EXERCISE OBJECTIVE
The entries below must be retyped exactly. Pictures are to be omitted.

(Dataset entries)
+ + + + + + +

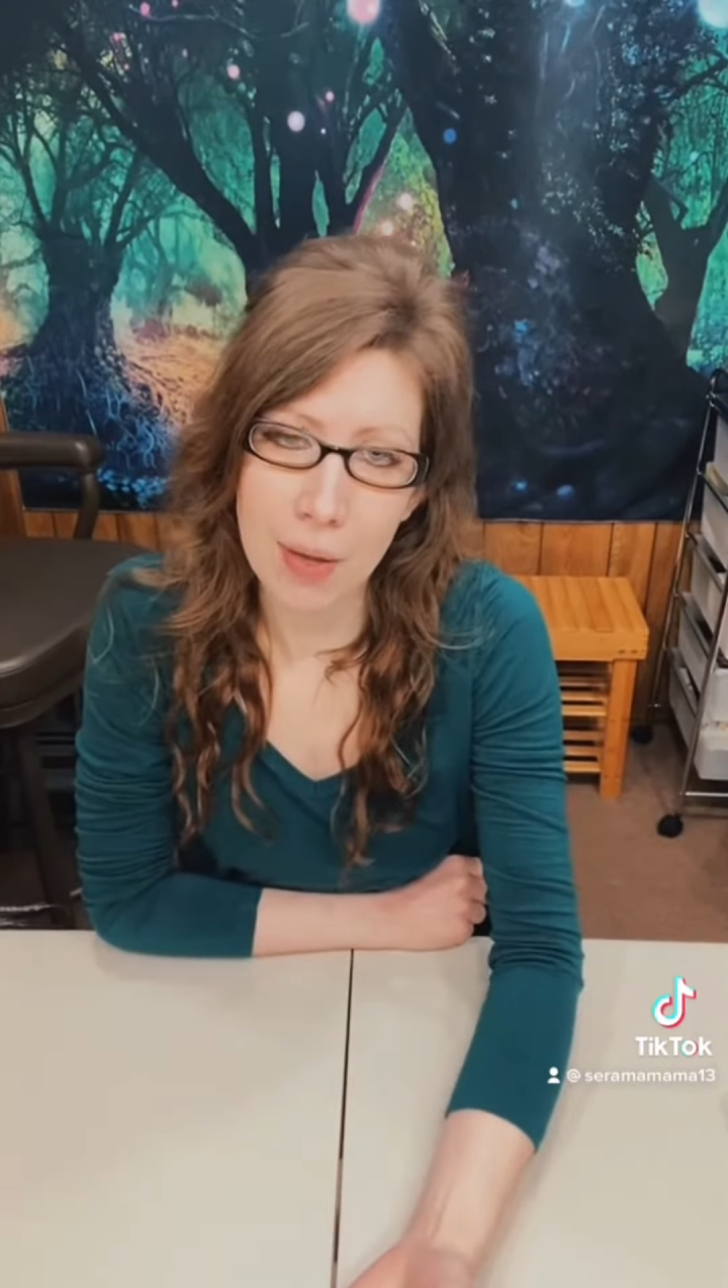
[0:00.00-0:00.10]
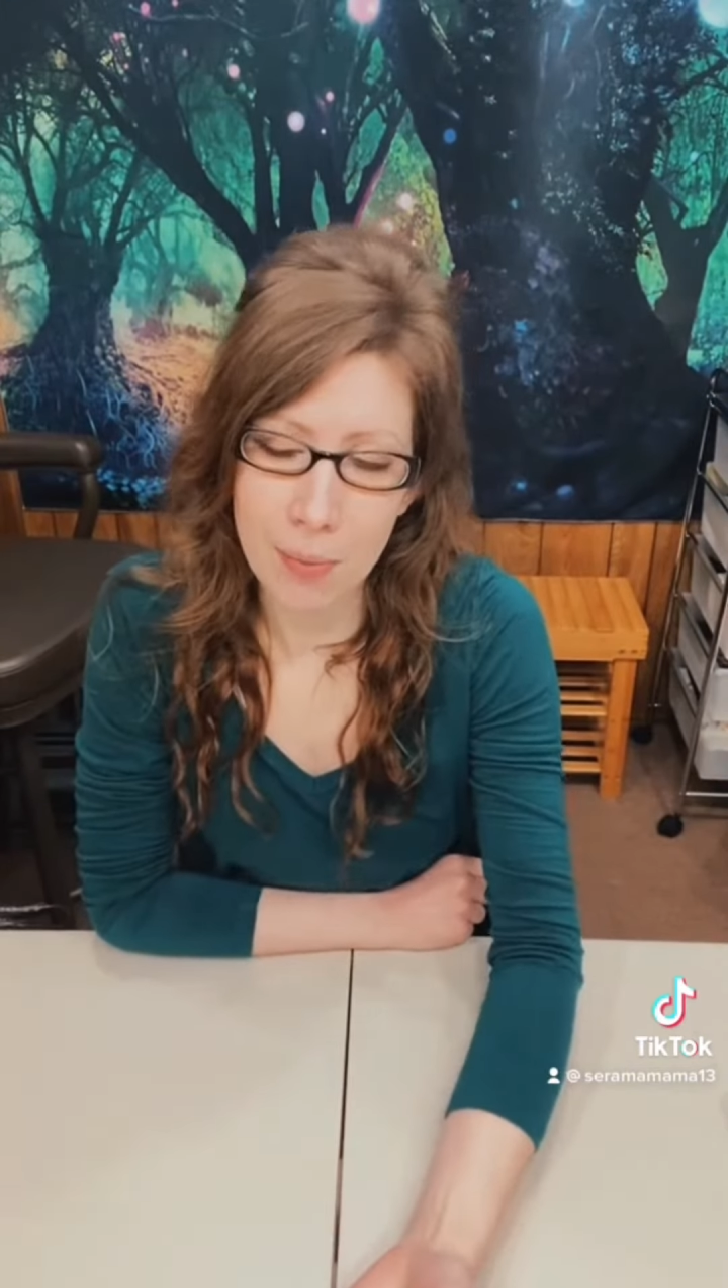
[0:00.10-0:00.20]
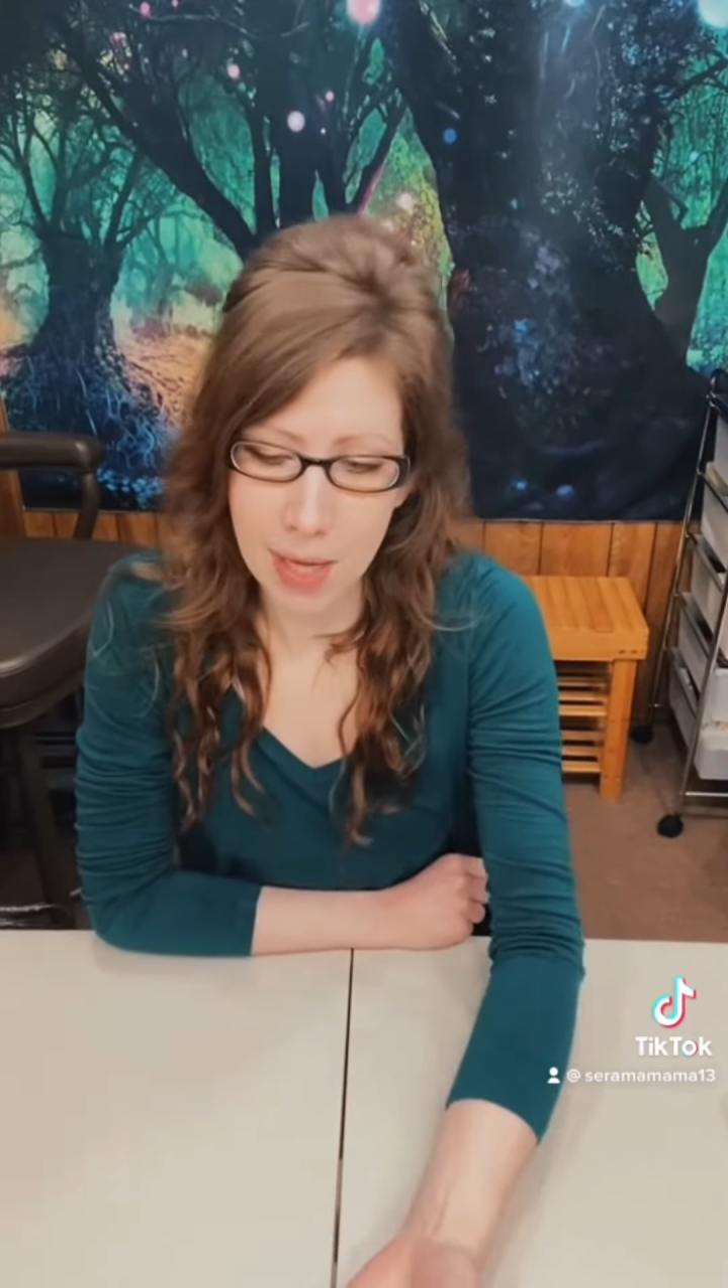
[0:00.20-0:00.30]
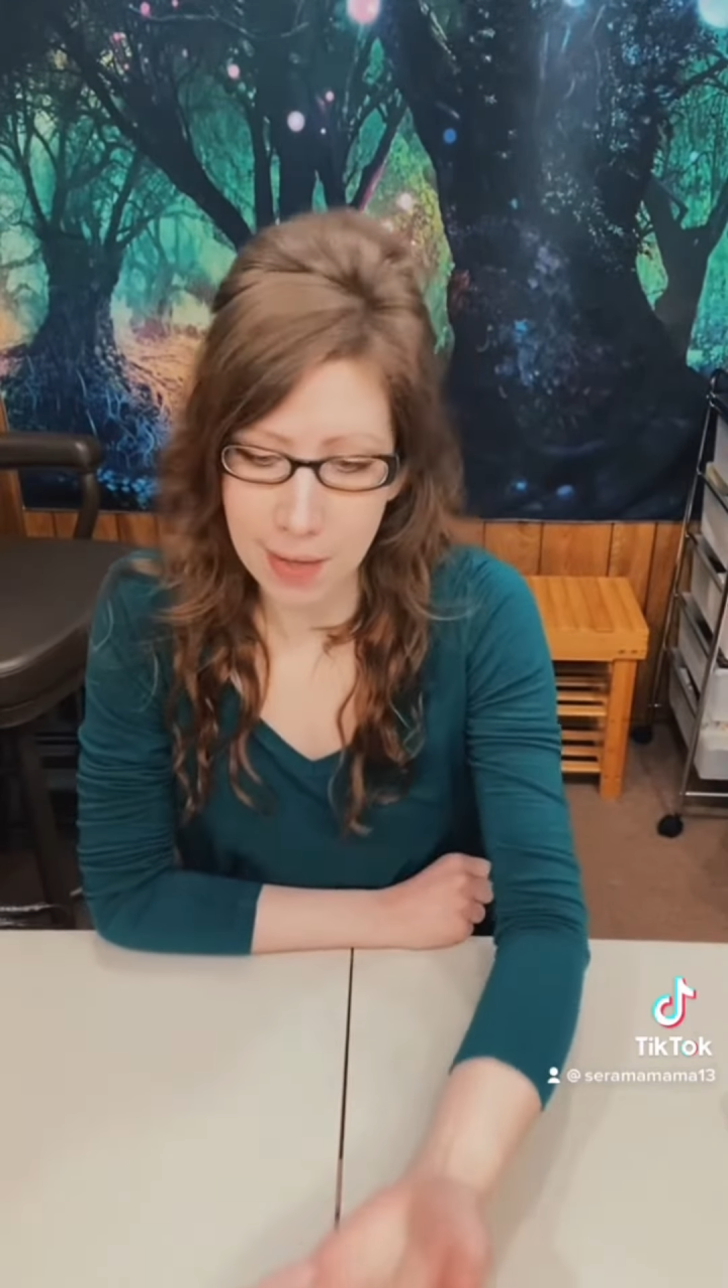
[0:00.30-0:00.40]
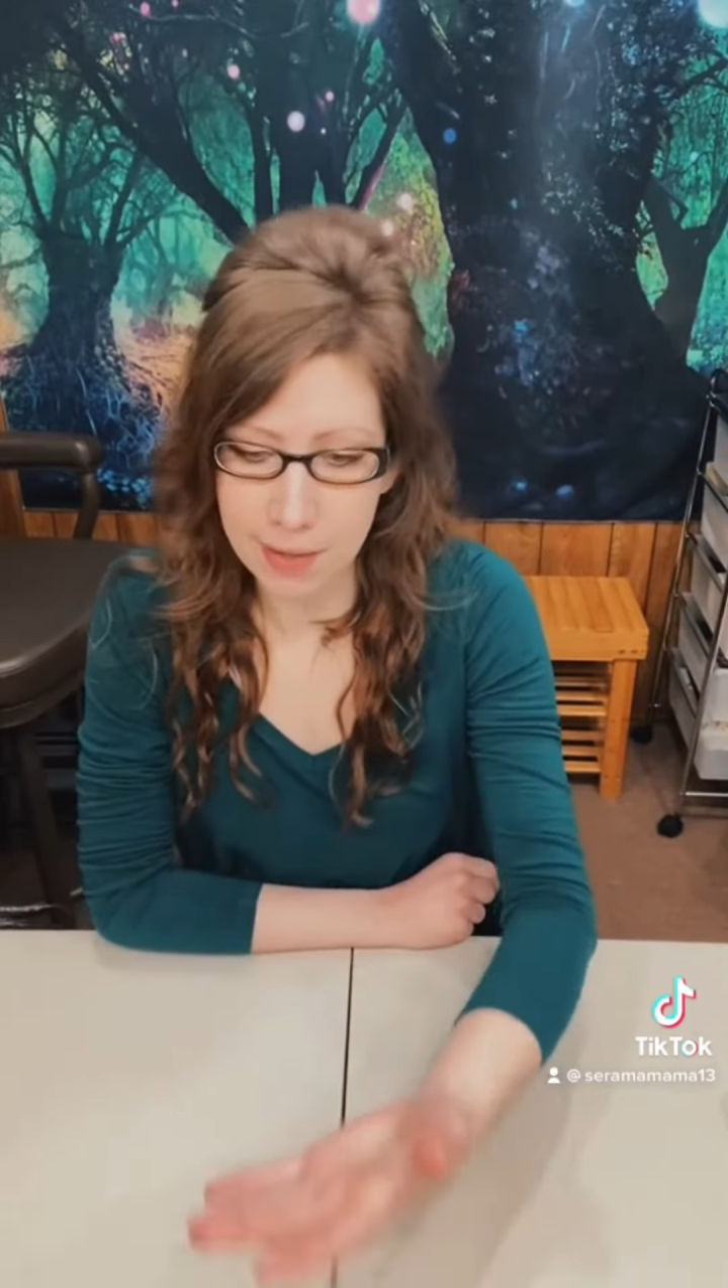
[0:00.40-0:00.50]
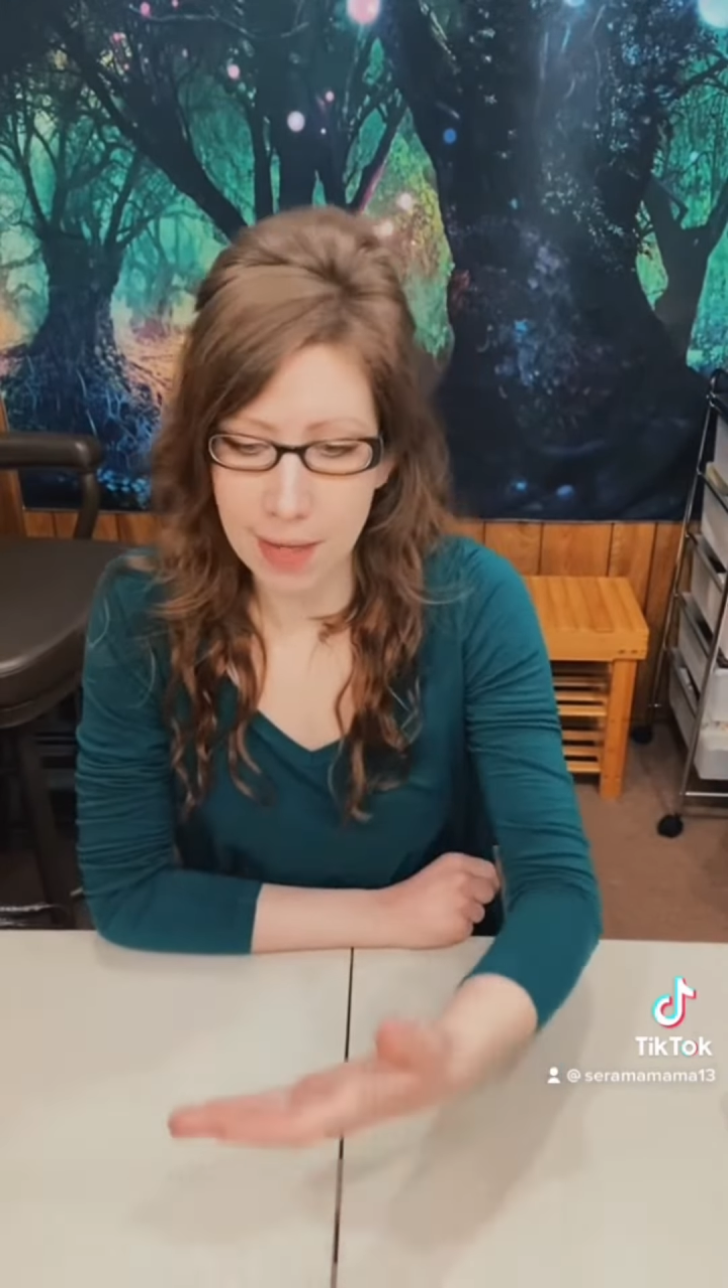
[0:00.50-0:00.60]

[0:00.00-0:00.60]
weeks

+ + + + + + +

SOLUTION
[0:00.00-0:00.10]
[0:00.10-0:00.20]
[0:00.20-0:00.30]
[0:00.30-0:00.40]
[0:00.40-0:00.50]
[0:00.50-0:00.60]

[0:00.00-0:00.60]
weeks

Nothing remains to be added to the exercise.